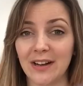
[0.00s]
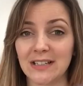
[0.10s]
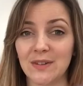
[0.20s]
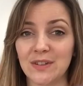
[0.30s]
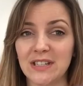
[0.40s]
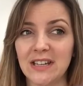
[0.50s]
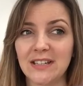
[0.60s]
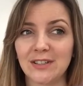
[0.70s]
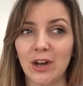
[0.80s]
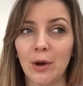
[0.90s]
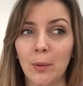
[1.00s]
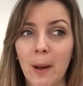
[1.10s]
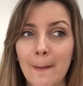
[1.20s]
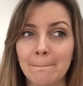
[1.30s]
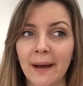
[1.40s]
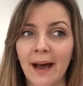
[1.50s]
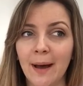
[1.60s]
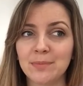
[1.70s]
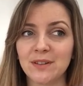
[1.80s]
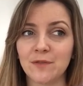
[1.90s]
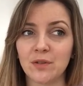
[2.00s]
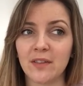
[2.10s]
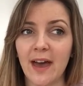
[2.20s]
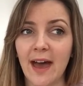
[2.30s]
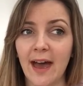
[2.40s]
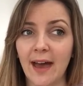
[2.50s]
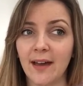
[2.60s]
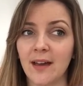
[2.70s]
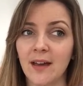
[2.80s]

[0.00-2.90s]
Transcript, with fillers: activity so perhaps if you're there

════════════════

Task
Your task is to repeat the entries above exactly, omitting the pictures.

Result
[0.00s]
[0.10s]
[0.20s]
[0.30s]
[0.40s]
[0.50s]
[0.60s]
[0.70s]
[0.80s]
[0.90s]
[1.00s]
[1.10s]
[1.20s]
[1.30s]
[1.40s]
[1.50s]
[1.60s]
[1.70s]
[1.80s]
[1.90s]
[2.00s]
[2.10s]
[2.20s]
[2.30s]
[2.40s]
[2.50s]
[2.60s]
[2.70s]
[2.80s]

[0.00-2.90s]
Transcript, with fillers: activity so perhaps if you're there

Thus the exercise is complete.